### INSTRUCTIONS FOR THE TASK
Copy the records below exactly, omitting any pictures they contain.

### RECORDS FOR PROCESSING

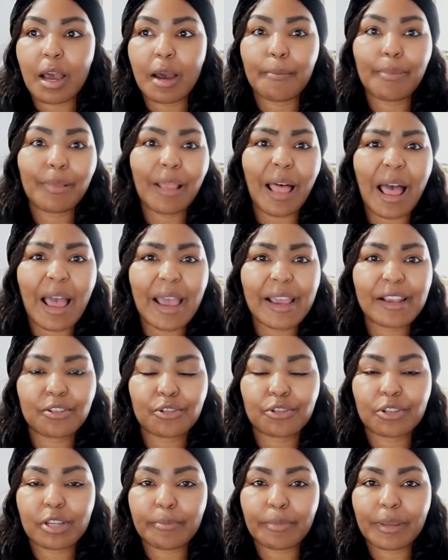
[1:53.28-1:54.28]
blinds or
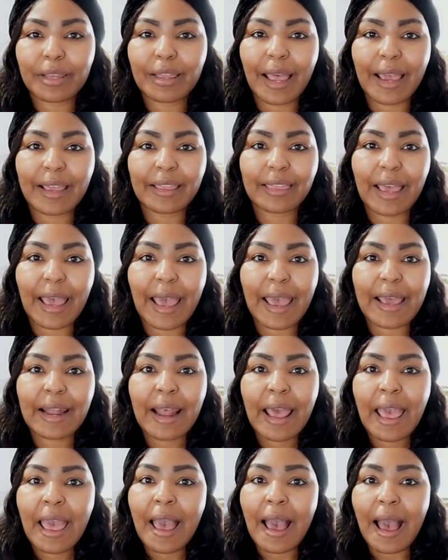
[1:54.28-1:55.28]
something like that,
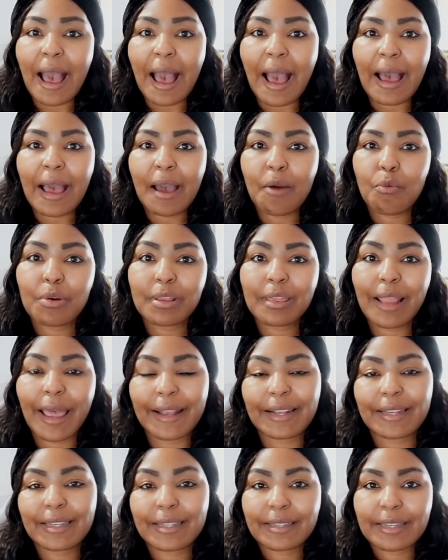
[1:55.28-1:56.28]
I would
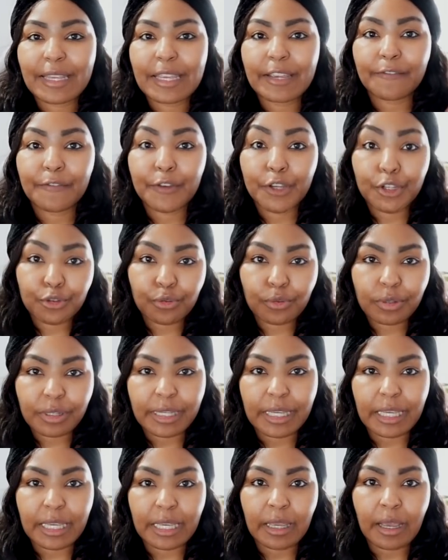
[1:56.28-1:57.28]
like to see it
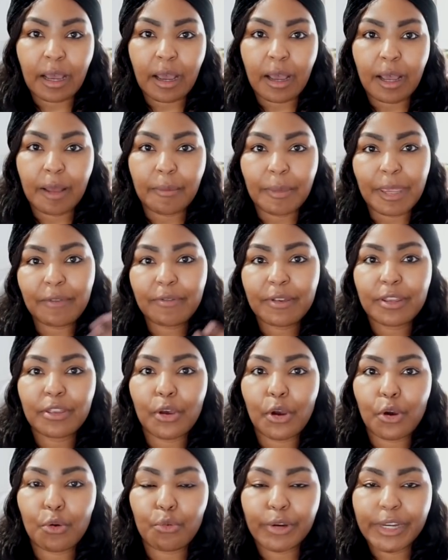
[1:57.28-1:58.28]
visually. Even
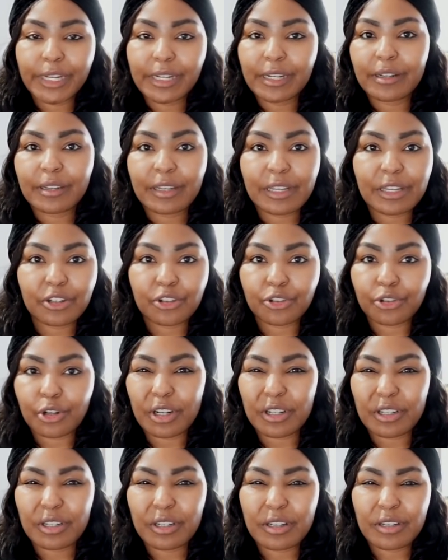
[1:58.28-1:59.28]
though reading the
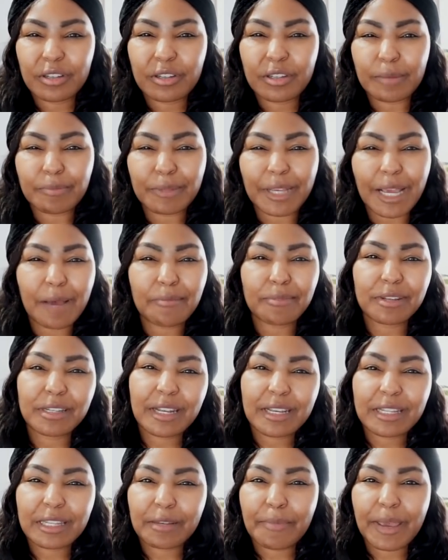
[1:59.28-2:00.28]
instructions, sometimes it
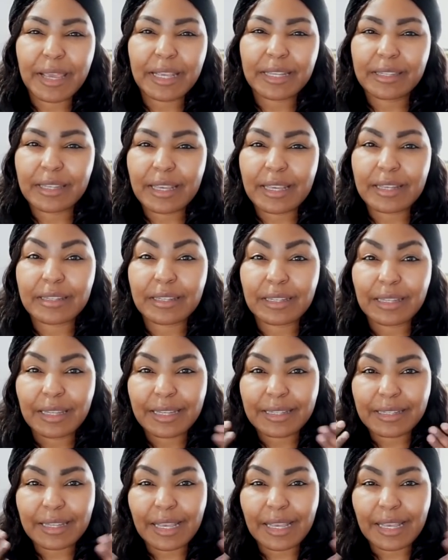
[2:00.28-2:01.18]
doesn't make sense unless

### EXERCISE RESPONSE
[1:53.28-1:54.28]
blinds or
[1:54.28-1:55.28]
something like that,
[1:55.28-1:56.28]
I would
[1:56.28-1:57.28]
like to see it
[1:57.28-1:58.28]
visually. Even
[1:58.28-1:59.28]
though reading the
[1:59.28-2:00.28]
instructions, sometimes it
[2:00.28-2:01.18]
doesn't make sense unless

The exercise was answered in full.